By Max Burbank
Like many modern American Jews, I learned everything I know about Christmas straight from what seemed to be the most reliable source available, Rankin and Bass. Jesus aside (a footnote at best, having a non speaking role in only one Rankin Bass Special, a late entry at the end of the Animagic era, “The Little Drummer Boy”), Christmas revolves around worship of the life and deeds of the man/god Santa.
What do we know of this “Jolly Old Elf?” Is he a reliable vessel for our Children’s faith? What are his labor practices? If he and the Christ Child had a no rules cage match with Superman and the Tooth fairy, who would win?
To examine Santa’s character, I have decided to view the Rankin bass Christmas works not in the order they were created, but in the chronological order of their story lines. For purposes of this article no reference will be made to the ‘crossover’ work of the late ‘decadent period’ (where Santa is at best peripheral) or Frosty the Snowman, a pale imitation of Burl Ives' “Sam the Snowman” and a fat, lying bastard.

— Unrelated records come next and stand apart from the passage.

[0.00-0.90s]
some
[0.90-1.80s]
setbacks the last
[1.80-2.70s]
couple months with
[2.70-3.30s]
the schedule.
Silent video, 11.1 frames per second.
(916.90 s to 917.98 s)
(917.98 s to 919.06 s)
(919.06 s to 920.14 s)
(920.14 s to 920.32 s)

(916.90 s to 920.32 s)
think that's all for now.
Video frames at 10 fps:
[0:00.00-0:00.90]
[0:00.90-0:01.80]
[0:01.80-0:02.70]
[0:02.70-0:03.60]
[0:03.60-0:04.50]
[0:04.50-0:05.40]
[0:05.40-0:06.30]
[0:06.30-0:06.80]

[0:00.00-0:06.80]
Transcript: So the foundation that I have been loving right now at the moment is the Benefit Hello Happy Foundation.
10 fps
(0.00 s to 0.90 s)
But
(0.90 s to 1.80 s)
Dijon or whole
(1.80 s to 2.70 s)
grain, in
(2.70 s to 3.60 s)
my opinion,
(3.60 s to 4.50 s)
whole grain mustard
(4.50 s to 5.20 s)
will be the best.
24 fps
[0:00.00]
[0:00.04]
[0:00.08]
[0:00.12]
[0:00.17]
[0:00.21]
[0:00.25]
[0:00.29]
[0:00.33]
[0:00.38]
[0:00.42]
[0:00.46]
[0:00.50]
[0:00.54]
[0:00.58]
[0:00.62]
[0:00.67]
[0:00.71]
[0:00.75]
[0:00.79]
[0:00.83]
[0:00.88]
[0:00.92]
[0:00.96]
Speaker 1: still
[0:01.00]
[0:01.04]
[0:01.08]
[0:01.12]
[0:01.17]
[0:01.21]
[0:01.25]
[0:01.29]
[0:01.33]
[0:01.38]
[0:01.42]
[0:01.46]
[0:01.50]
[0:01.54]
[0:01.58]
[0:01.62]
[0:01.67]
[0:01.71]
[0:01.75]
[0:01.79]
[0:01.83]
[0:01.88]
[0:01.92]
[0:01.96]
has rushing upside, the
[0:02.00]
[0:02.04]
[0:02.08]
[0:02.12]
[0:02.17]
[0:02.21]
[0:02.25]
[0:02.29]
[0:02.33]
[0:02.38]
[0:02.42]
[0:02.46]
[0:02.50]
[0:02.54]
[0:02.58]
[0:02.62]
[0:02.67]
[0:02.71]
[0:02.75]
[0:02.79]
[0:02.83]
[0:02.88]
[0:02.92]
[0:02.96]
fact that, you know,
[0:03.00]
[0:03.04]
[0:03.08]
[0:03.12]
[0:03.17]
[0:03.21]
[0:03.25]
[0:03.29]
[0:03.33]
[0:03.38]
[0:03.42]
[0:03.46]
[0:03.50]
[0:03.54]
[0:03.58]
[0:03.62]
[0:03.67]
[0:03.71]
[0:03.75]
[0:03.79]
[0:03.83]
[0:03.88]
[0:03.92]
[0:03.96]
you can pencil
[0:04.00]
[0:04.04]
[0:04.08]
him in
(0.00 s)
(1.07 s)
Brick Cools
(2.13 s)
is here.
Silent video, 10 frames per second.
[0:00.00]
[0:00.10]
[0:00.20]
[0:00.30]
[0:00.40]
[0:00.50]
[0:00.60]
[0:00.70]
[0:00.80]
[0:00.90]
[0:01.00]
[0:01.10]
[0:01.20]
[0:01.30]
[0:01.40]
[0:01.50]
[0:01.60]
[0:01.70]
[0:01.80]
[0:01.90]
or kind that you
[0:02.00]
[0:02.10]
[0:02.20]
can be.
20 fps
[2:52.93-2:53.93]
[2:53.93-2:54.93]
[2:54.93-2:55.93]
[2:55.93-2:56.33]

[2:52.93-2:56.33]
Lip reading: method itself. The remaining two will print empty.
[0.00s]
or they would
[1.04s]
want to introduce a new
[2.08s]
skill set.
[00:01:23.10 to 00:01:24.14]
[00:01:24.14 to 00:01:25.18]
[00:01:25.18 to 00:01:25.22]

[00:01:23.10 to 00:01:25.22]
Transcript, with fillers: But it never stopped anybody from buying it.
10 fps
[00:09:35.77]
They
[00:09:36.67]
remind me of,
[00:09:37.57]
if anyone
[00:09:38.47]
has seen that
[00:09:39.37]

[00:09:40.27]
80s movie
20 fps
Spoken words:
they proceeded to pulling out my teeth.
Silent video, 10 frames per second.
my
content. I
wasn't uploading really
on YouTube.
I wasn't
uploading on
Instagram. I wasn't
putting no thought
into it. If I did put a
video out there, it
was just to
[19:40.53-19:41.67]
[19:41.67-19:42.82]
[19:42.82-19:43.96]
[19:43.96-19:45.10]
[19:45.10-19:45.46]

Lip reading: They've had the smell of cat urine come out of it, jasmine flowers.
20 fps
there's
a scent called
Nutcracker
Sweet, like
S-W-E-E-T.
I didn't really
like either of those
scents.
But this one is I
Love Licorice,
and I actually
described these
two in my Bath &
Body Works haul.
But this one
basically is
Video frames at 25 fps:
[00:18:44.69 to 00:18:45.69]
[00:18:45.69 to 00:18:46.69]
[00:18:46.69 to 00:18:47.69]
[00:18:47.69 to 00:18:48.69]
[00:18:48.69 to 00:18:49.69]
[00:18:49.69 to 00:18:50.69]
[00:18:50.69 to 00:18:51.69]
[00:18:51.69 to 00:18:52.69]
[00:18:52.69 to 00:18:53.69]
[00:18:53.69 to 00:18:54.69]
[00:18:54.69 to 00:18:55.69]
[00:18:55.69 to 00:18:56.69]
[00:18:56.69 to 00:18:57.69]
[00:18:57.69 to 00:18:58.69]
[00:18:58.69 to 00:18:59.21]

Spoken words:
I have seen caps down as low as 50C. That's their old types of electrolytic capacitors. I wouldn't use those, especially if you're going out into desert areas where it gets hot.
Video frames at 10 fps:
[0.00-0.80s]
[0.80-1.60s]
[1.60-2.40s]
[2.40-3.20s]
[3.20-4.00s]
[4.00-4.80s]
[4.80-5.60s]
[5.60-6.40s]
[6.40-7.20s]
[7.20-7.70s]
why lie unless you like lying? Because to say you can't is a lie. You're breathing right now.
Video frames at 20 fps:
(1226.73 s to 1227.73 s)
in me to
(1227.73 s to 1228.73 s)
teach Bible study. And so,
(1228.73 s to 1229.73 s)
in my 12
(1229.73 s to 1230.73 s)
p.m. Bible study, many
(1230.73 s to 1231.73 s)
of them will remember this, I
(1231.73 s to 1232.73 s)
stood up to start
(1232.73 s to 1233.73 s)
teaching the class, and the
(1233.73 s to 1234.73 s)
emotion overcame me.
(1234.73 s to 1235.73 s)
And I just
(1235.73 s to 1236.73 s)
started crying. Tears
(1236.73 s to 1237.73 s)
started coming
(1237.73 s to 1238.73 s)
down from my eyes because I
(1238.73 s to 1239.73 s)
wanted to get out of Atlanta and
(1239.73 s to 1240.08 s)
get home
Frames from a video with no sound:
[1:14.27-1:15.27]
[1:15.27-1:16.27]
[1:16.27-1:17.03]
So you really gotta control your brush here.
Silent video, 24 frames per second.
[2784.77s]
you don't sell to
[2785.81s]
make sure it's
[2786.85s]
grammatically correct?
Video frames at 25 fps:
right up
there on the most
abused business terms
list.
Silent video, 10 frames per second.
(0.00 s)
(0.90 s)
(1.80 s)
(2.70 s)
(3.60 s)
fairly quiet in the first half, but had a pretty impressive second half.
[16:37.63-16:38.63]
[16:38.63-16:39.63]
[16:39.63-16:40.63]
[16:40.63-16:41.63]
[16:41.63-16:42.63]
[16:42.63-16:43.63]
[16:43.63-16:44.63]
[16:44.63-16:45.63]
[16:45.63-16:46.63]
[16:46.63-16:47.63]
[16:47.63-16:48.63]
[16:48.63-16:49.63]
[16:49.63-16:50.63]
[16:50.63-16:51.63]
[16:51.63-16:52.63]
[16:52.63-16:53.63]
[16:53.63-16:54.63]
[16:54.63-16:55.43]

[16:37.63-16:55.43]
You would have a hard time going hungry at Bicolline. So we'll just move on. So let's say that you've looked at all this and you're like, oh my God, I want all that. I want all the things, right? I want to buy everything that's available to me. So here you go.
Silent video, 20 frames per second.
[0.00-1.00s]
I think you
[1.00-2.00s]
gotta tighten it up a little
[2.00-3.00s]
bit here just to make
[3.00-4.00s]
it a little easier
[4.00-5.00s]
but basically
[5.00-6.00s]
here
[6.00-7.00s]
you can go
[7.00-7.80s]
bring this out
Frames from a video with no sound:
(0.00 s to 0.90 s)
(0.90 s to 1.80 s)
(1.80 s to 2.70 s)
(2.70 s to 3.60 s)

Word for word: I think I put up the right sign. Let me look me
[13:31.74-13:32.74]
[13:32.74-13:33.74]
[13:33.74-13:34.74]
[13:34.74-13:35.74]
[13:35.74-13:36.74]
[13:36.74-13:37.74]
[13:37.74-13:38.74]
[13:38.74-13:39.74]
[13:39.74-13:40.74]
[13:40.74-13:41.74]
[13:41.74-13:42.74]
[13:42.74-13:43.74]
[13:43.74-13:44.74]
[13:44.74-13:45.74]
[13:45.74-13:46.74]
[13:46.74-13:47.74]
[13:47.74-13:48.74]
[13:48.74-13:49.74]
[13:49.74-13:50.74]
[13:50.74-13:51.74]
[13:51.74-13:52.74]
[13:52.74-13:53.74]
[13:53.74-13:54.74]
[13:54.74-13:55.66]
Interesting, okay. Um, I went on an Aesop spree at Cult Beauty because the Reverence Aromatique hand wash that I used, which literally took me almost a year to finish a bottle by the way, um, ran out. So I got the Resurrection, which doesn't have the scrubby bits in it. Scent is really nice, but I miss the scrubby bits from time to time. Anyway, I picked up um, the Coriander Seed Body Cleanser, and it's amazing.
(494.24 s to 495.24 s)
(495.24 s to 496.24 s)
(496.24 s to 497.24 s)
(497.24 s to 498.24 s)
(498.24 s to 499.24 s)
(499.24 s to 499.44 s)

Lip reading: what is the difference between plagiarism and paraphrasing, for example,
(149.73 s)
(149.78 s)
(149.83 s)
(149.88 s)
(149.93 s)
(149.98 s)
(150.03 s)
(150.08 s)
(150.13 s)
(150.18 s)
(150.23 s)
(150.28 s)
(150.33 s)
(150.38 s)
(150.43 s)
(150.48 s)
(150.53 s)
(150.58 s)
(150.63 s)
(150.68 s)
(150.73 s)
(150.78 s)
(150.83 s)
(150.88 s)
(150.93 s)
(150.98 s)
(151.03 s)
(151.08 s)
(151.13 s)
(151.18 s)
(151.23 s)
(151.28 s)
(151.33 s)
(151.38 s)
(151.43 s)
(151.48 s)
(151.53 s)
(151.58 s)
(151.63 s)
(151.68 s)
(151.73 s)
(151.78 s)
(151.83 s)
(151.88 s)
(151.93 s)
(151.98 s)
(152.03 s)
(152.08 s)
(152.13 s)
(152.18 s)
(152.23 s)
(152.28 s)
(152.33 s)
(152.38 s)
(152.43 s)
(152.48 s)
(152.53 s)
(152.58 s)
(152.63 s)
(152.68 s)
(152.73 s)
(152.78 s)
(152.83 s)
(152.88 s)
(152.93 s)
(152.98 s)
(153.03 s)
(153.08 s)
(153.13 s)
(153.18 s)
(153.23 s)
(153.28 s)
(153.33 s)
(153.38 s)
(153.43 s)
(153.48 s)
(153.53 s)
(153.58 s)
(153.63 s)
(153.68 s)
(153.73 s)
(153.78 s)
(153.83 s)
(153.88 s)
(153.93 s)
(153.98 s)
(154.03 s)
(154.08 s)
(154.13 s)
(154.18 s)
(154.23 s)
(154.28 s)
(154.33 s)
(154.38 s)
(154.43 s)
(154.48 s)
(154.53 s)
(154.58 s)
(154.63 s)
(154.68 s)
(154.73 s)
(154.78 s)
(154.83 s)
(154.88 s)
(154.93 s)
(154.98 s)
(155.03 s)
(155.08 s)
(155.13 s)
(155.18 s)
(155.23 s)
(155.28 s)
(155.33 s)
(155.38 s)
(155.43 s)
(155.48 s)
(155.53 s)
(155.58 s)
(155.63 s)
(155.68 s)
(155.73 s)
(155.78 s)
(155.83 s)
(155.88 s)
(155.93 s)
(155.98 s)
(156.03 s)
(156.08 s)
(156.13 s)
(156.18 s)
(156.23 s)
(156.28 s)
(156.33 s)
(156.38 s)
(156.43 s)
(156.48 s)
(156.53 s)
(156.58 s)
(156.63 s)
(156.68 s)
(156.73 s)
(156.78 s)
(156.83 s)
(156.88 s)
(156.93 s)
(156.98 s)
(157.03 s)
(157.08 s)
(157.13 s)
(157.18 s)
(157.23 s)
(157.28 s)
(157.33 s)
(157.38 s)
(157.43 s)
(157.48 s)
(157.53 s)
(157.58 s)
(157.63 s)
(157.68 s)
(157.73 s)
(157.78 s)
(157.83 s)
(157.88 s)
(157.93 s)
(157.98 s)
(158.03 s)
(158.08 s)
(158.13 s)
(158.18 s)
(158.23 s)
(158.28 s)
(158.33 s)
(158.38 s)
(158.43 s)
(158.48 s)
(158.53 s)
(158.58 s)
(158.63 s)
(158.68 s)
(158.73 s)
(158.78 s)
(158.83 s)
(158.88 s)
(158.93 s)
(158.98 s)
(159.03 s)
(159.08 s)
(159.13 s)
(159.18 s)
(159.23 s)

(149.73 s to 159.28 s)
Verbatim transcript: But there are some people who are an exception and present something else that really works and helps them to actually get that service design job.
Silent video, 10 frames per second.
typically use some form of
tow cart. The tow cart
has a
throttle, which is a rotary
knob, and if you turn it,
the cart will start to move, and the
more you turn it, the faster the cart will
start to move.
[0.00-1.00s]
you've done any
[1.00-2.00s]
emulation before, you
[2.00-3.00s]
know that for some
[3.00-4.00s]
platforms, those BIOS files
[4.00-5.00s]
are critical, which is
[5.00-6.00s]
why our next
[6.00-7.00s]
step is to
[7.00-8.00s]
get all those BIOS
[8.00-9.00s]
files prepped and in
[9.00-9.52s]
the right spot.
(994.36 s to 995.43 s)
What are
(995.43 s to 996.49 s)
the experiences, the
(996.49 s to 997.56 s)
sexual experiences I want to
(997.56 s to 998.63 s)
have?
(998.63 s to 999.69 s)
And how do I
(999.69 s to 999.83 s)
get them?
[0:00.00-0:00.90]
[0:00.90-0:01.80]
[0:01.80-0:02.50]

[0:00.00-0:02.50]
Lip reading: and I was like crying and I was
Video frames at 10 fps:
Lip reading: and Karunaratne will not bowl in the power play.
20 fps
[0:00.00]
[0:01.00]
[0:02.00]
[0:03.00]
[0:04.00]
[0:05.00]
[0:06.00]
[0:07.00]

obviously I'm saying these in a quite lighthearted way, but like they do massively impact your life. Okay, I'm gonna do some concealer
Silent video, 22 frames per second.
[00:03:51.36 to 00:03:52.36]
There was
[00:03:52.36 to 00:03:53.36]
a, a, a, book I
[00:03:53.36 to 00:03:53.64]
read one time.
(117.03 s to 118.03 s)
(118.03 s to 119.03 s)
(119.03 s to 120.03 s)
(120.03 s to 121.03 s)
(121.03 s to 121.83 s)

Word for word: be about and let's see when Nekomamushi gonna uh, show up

Santa Claus Is Comin' To Town (1970)
Here we learn the root of Santa’s multiple issues, his abandonment as an infant. Raised by a foster family of Elves, he will suffer complex questions of identity throughout his life (see Cher, “Half-breed"). In this light, the compulsive rejection of the rule of law (see ‘Bergermeister Meisterberger’) which lands him in jail is no surprise. Rather than serve his time and allow the possibility of rehabilitation, he instead turns to the Dark Arts (see ‘Winter Warlock’). A brief nod is given to Judeo-Christian Ethic when the Warlock looses his powers because he has become ‘good,' but by the end of the hour his abilities have inexplicably returned. Santa, having dragged a local school teacher into his delusions of grandeur (see Sissy Spacek, Badlands), convinces her he can see children at all times, and must judge them as ‘naughty’ or ‘nice’. With his common-law bride and Elf gang (see Bonnie and Clyde) Santa ‘goes on the lam,' fleeing quite literally to the ends of the earth. Only the Bergermeister’s death avoids a Waco-like siege at the North Pole. Now Santa’s cult of personality calcifies into legitimate religion, which is certainly nicer for the Elves and Reindeer than the vat of grape Kool-Aid Mrs. Claus was almost certainly mixing up.
The Year Without a Santa Claus (1974)
Santa, in the grip of psychosomatic illness, cancels Christmas. Having achieved psychological domination of the world’s children, he now abandons them, symbolically becoming his own Parents on a scale befitting his megalomania. His actions constitute passive-aggressive punishment on all children for failure to ‘believe’ in him. Only when fealty is established (as demonstrated by the bestowing of gifts upon Santa by what appear to be the animatronic robots from the “It’s a Small World” ride) can Christmas take place. Santa’s usurpation of the holiday (the concept that he has the authority to ‘cancel’ the celebration of Christ’s Birth) is now complete. This episode’s overall darkness of tone (See The Empire Strikes Back) is mitigated slightly by the show stopping “Heat Miser” “Snow Miser” numbers.
Rudolph The Red Nosed Reindeer (1964)
Santa’s power continues its decline (as shown by his rapidly fluctuating weight, a sure indicator of Body Dysmorphia). Abandoning the ideology of his youth, he becomes a primarily secular authority. Crabby, irritable, old and above all thin, he drifts easily to the role of supporting character. His management style can be seen in the brutal sweatshop mentality of the toyshop, which values only conformity and is unable to embrace the diversity embodied in Hermey, an openly gay Elf. His social values are reflected in the neo-Teutonic ‘Reindeer Games,' forbidden to Rudolph (see Schindler’s List) whom Santa only accepts into the fold once a way to exploit him has been discovered (See X-men). Santa is again seen as willing, perhaps even eager to ‘cancel’ Christmas. His excuse this time is Weather, demonstrating that either his will or his magic have become weaker than the Oath of the U.S. Postal Service. Those who see Santa’s inclusion of the ‘Misfit Toys’ as a sign of ethical growth will be dismayed to learn that Rankin/Bass added this scene in 1965 after an intense write-in campaign. (See The Enchanted World of Rankin/Bass, Rick Goldschmidt, Tiger Mountain Press) The psychological import of Santa Hot-rodding around the North Pole on an oversized Norelco electric shaver is really anybody’s guess, but was obviously disturbing enough to be cut from modern broadcasts.